How can I crack the Chinese luxury ecommerce market?
Facts and figures are published every day about China’s emerging digital consumers – it’s a market that’s about to exceed US online spending, and so has retailers’ attention. But, despite the size of the market, it can be difficult to find insights into the practical questions around market entry.
Charlie Bodycote, managing director at digital consultancy Bolei Digital, says: “Ecommerce is growing in China.
However, penetration is not uniform.”
Some luxury brands have come late to the ecommerce party, and online adoption for luxury goods is still behind the mainstream. There are several factors cited for poor ecommerce take-up in the luxury sector in China.
Bodycote says: “Imports to China are subject to a ‘luxury tax’, and brand pricing in Asia is often already above pricing in Western markets. Online consumers have complete visibility of global pricing, and are reluctant to spend sometimes 40% more to buy in China.”
Andrew McGregor, chief executive of consultancy eCommera, says: “Customers are very aware that counterfeiting is widespread in China and are reluctant to buy if they cannot be certain of the authenticity of the goods.”

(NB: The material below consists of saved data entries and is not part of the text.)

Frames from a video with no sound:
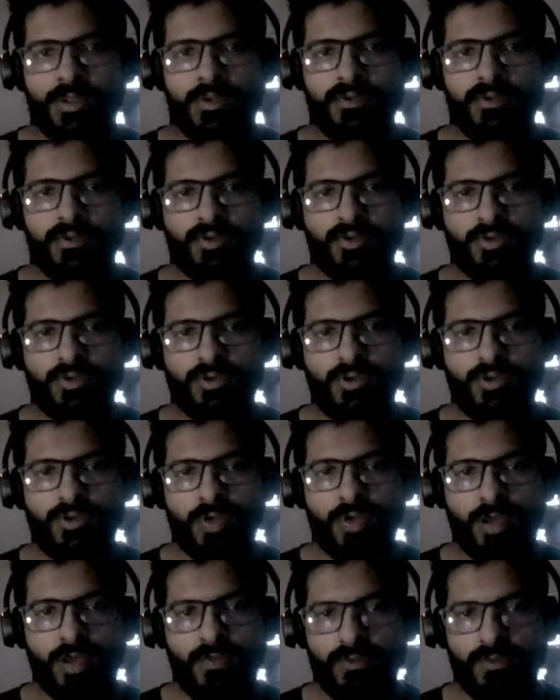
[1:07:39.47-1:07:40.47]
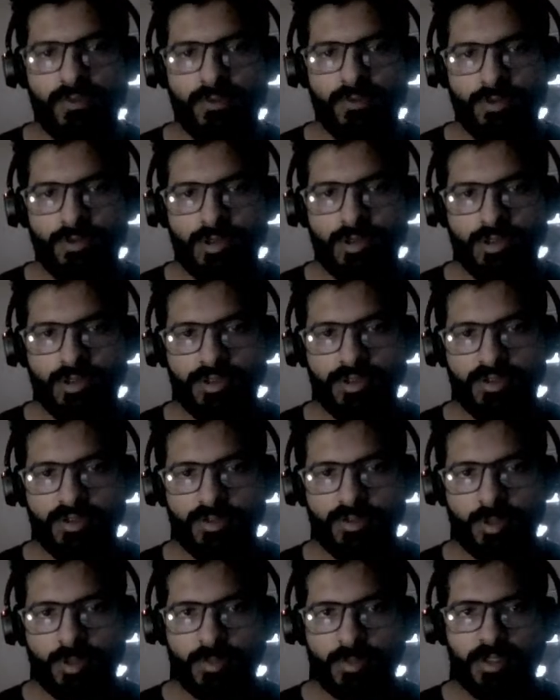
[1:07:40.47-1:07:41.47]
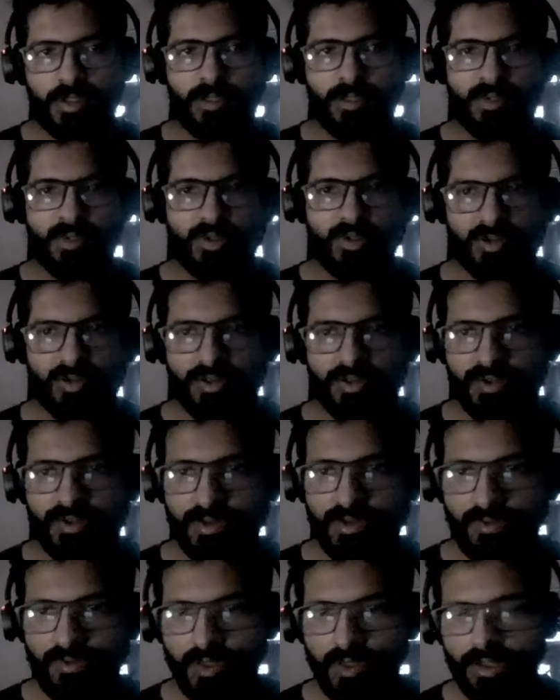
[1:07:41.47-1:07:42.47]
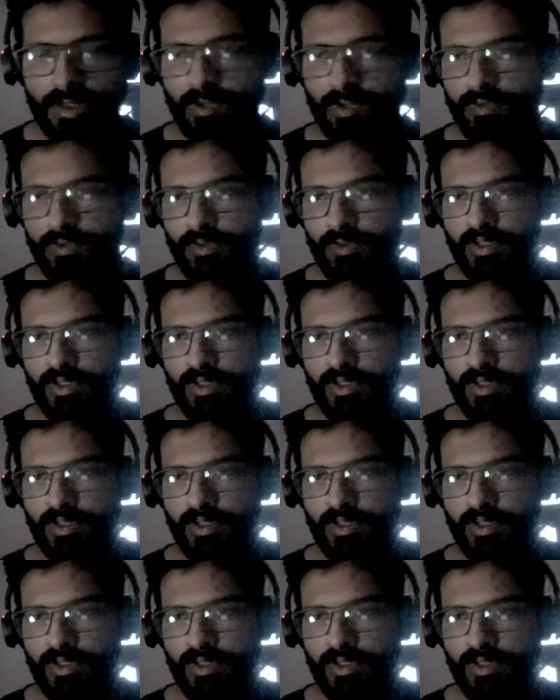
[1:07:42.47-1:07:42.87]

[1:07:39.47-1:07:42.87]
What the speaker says: So you have to learn this properly because this is very useful.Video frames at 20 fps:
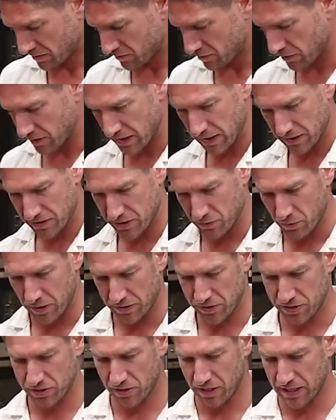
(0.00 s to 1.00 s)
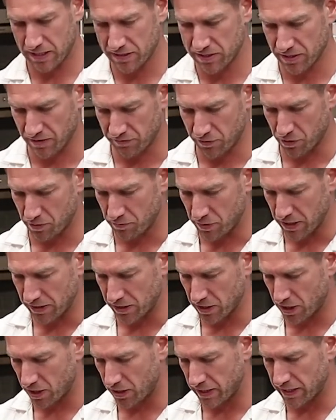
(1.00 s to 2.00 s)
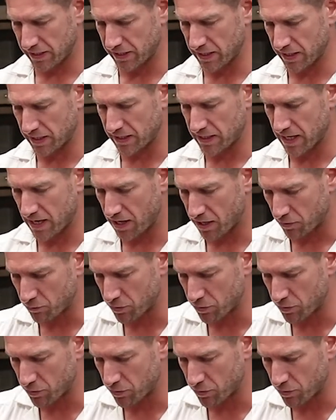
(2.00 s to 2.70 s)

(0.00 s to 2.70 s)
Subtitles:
put that to one side. So I've got my garlic here now.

Luxury goods consumers can afford to travel, and by visiting Hong Kong, Macau, London, Paris or New York, they can access guaranteed quality at lower prices. McGregor adds: “The travelling customer, however, presents an opportunity to build a relatively simple web and social media presence, with campaigns focusing on international retail locations. A simple Chinese-language brand website is a smaller investment than a full ecommerce site, yet the analytics are valuable.”